Announcement

Collapse
No announcement yet.
X
  • Filter
  • Time
  • Show
Clear All
new posts

  • Rescaling variables for scale construction

    Hi,
    I have a 15 point additive scale I have created from several variables. 3 variables are coded 0-4 (Strongly disagree to Strongly agree) and the fourth is coded 0-3 (poor, fair, good ,excellent). A colleague is suggesting that I change the last variable to a 0-4 scale to match the other variables by adding 1 to the good and excellent options. Since it's an additive scale, I fail to see what would be gained by doing so. Is there something here that I'm not seeing? Any thoughts would be appreciated.

  • #2
    Your colleague's suggestion is interesting and intuitive in a way, but probably not the way to go. Is there any chance you can run a CFA on the items and compute scores from the latent variable? This would give you a metric-free combination, as well as giving you insight on reliabilities. Short of that, I see two other approaches: 1) multiply the 0/3 variable by 4/3 before adding them up. 2) Standardize all four prior to combining. None of these approaches is perfect, but the one your colleague recommends is strange.

    Comment


    • #3
      It may be that POMP (percent of maximum possible) score transformation of all items before using them to create an item mean score is something to consider, see:

      Cohen, P., Cohen, J., Aiken, L.S., & West, S.G. (1999). The problem of units and the circumstance for POMP. Multivariate Behavioral Research, 34, 315-346.

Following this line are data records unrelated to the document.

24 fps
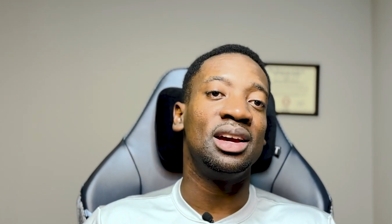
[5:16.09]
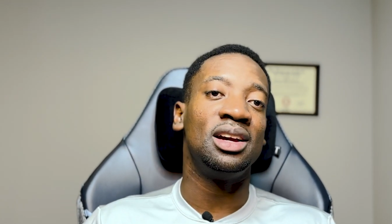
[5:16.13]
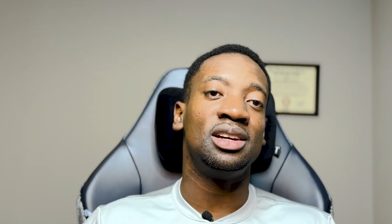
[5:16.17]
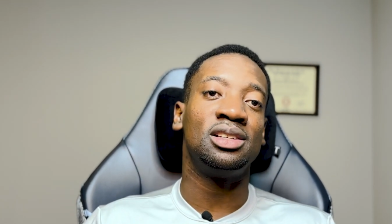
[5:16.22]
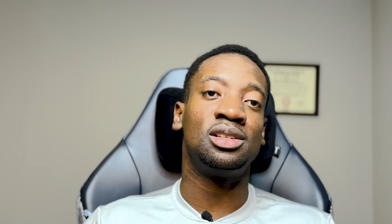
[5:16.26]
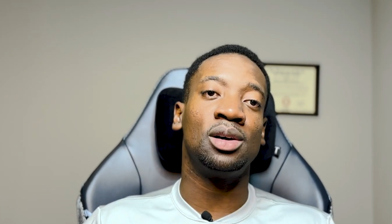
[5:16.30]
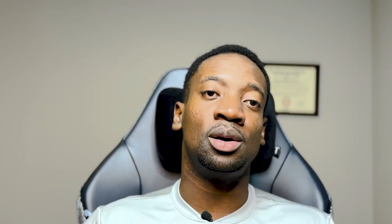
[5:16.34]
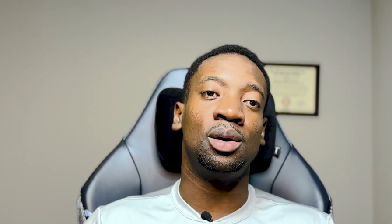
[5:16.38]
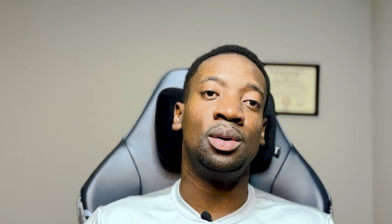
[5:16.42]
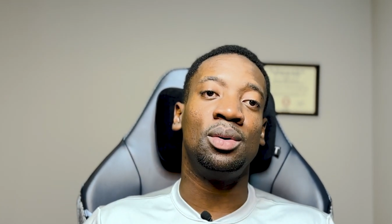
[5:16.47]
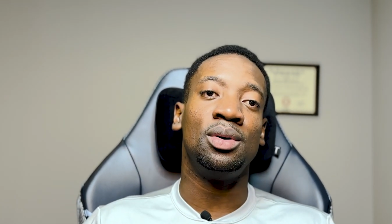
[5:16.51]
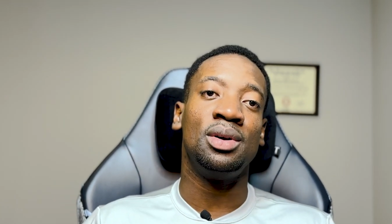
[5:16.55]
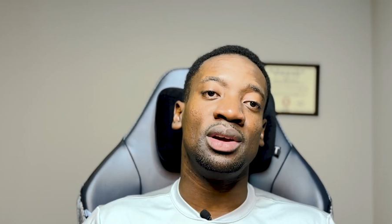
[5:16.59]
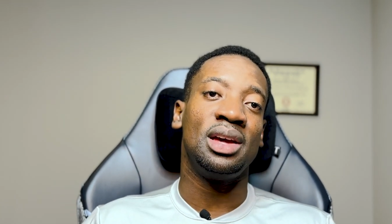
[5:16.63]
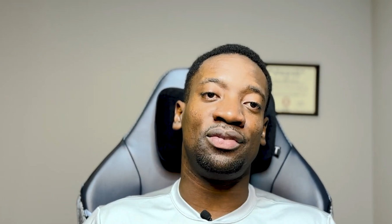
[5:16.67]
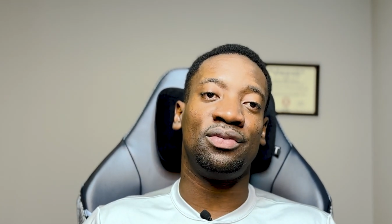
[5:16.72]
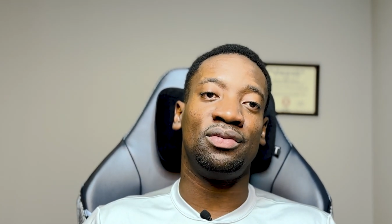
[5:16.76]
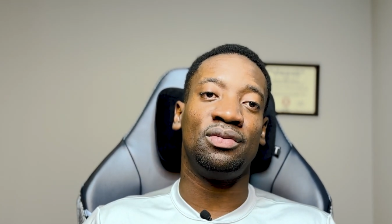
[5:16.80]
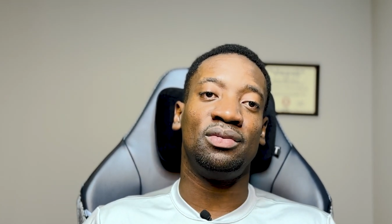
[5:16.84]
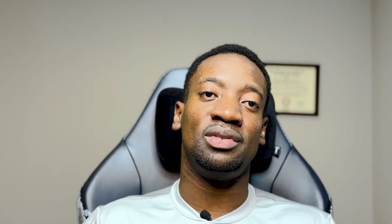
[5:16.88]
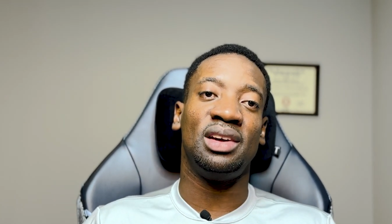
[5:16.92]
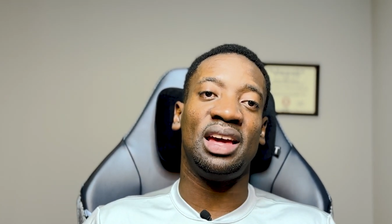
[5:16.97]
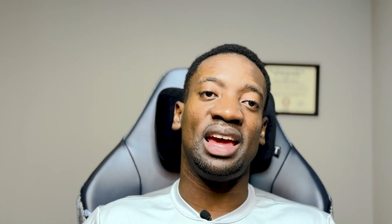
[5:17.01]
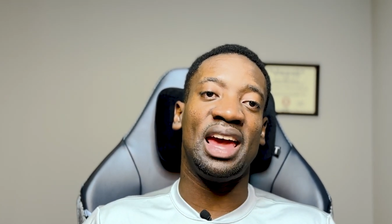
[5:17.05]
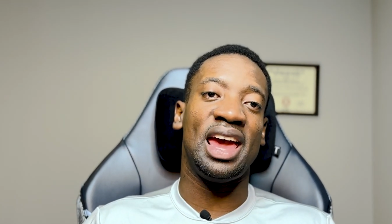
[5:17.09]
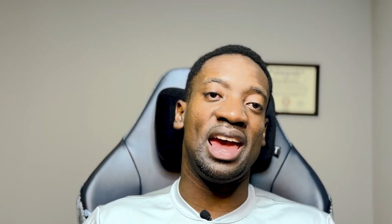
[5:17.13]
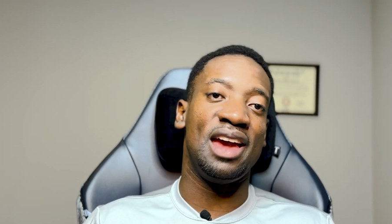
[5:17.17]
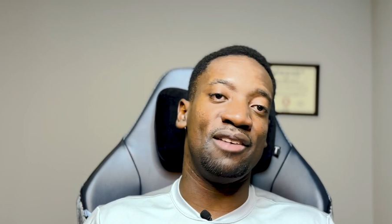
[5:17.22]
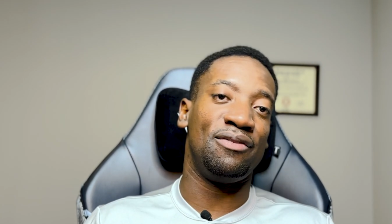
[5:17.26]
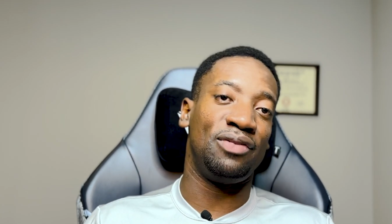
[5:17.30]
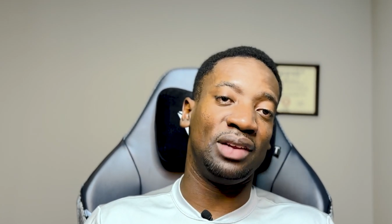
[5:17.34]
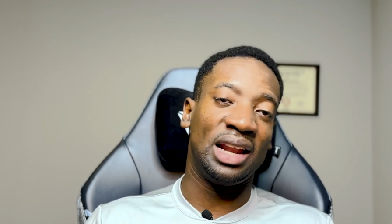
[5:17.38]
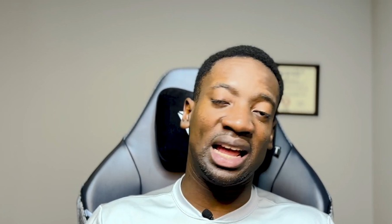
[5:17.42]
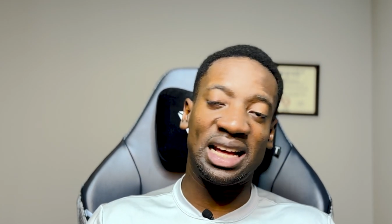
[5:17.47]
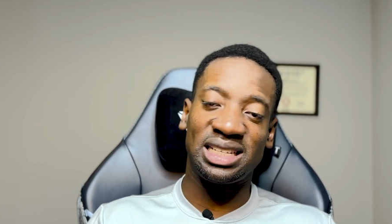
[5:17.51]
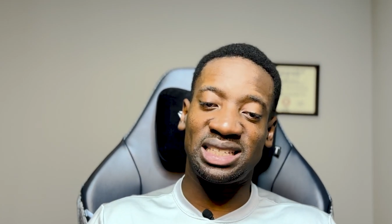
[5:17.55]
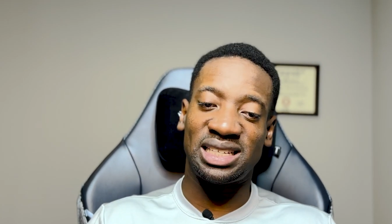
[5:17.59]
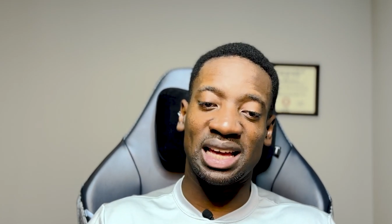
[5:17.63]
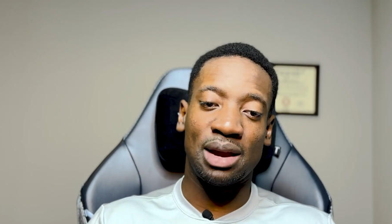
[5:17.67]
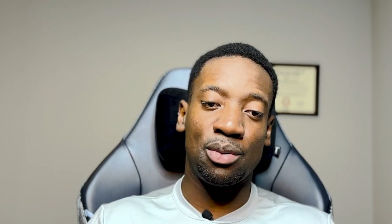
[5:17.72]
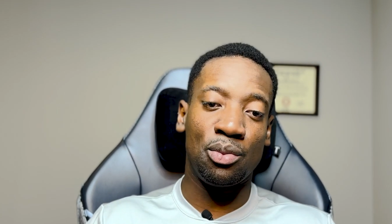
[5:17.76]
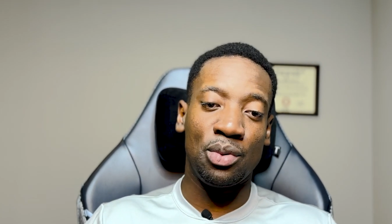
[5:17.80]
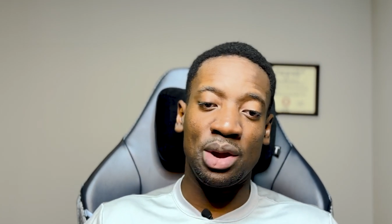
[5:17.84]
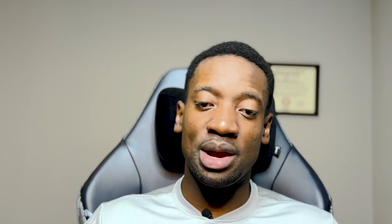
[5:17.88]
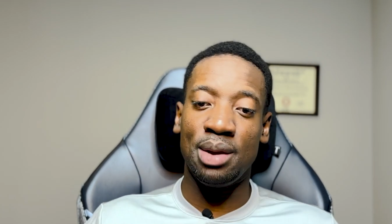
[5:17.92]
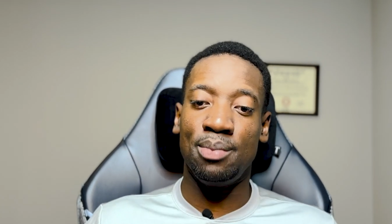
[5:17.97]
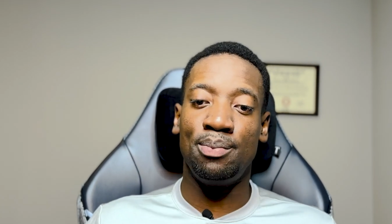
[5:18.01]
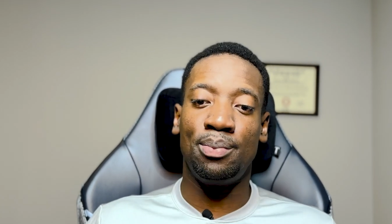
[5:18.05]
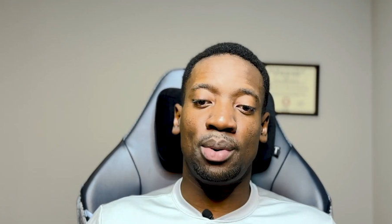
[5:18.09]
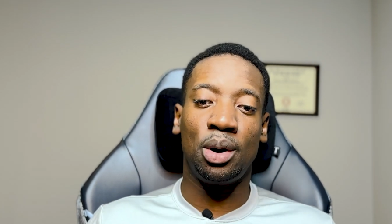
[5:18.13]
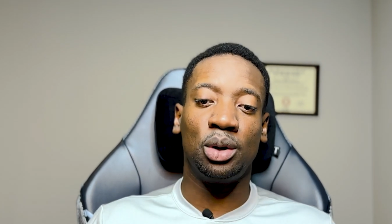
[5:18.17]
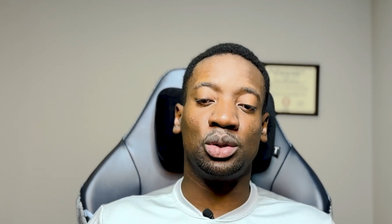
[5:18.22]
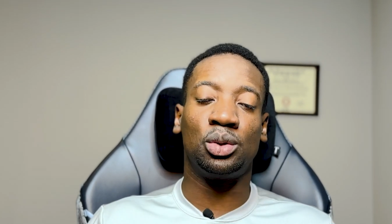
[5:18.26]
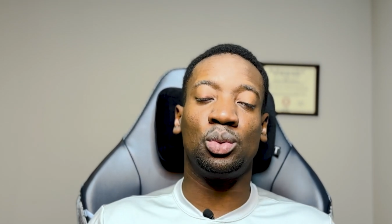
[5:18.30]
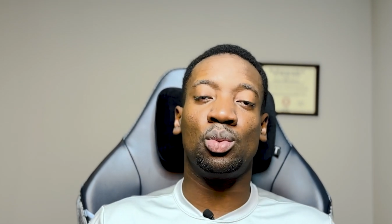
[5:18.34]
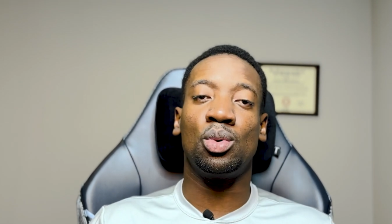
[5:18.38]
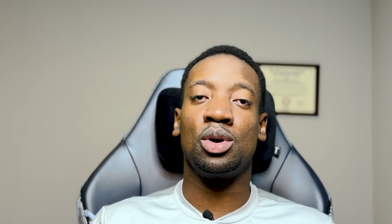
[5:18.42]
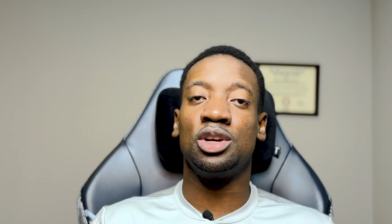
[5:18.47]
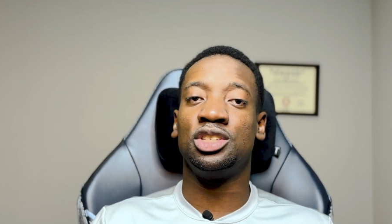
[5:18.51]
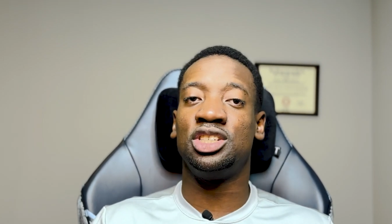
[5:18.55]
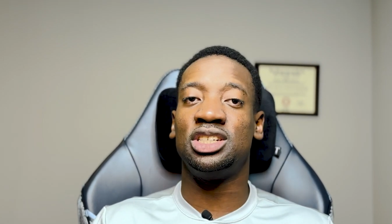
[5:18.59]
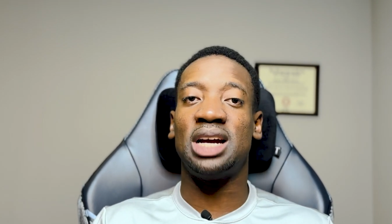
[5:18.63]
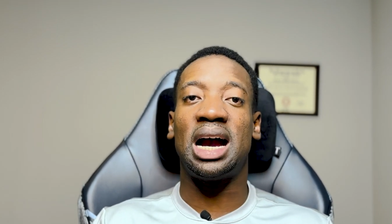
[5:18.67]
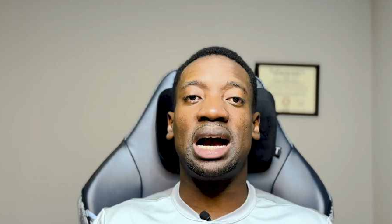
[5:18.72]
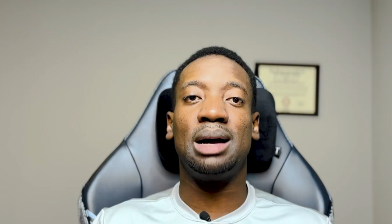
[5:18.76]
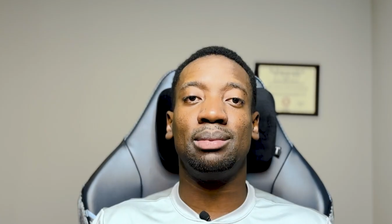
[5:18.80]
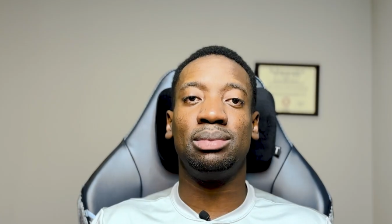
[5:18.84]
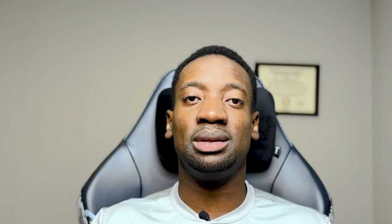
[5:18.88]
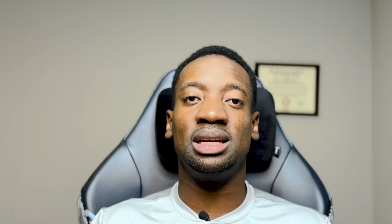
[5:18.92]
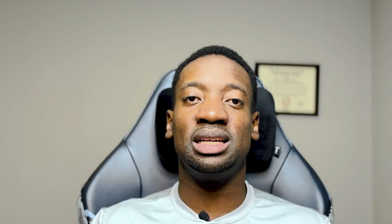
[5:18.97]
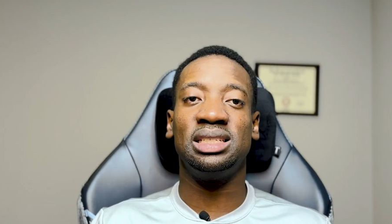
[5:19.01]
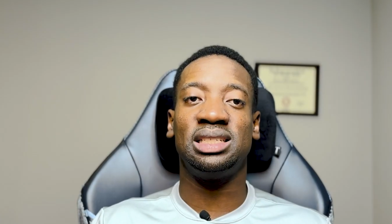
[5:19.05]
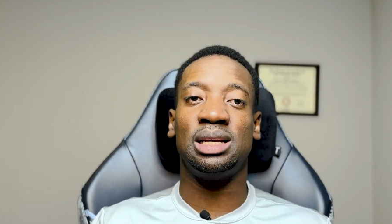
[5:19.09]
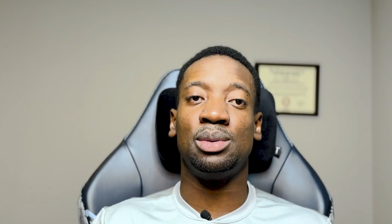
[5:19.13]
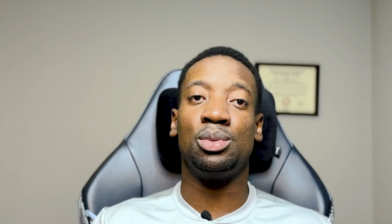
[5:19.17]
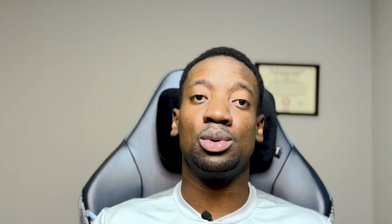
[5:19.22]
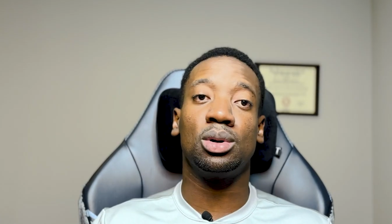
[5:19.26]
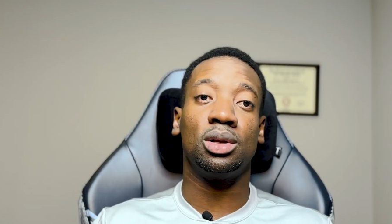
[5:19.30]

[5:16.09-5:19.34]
So if let's say we both were jobless and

      POMP scores can easily be created using the .ado -scores- available at ssc, see
      Code:
      findit scores
      .

      Comment


      • #4
        Wouldn't POMP be the equivalent of multiplying by 4/3 before adding them? I can't read the article from this computer, but based on the abstract, seems like what they are talking about.

        Comment


        • #5
          Originally posted by ben earnhart View Post
          Wouldn't POMP be the equivalent of multiplying by 4/3 before adding them? I can't read the article from this computer, but based on the abstract, seems like what they are talking about.
          Wouldn't POMP be the equivalent of multiplying by 1/3?

          Comment


          • #6
            Originally posted by ben earnhart View Post
            Your colleague's suggestion is interesting and intuitive in a way, but probably not the way to go. Is there any chance you can run a CFA on the items and compute scores from the latent variable? This would give you a metric-free combination, as well as giving you insight on reliabilities. Short of that, I see two other approaches: 1) multiply the 0/3 variable by 4/3 before adding them up. 2) Standardize all four prior to combining. None of these approaches is perfect, but the one your colleague recommends is strange.
            Yeah I've been sitting here the whole time and it just rubs me wrong, was wondering if it was just me or if there was reason to do so. I'm not very proficient at CFA, although I'm trying to learn. Would doing it that method entail multiplying each variable that makes the scale up by its coefficient with the latent variable?

            I was thinking the 4/3 also. Hadn't even thought of standardizing.

            Comment


            • #7
              Originally posted by Dirk Enzmann View Post
              It may be that POMP (percent of maximum possible) score transformation of all items before using them to create an item mean score is something to consider, see:

              Cohen, P., Cohen, J., Aiken, L.S., & West, S.G. (1999). The problem of units and the circumstance for POMP. Multivariate Behavioral Research, 34, 315-346.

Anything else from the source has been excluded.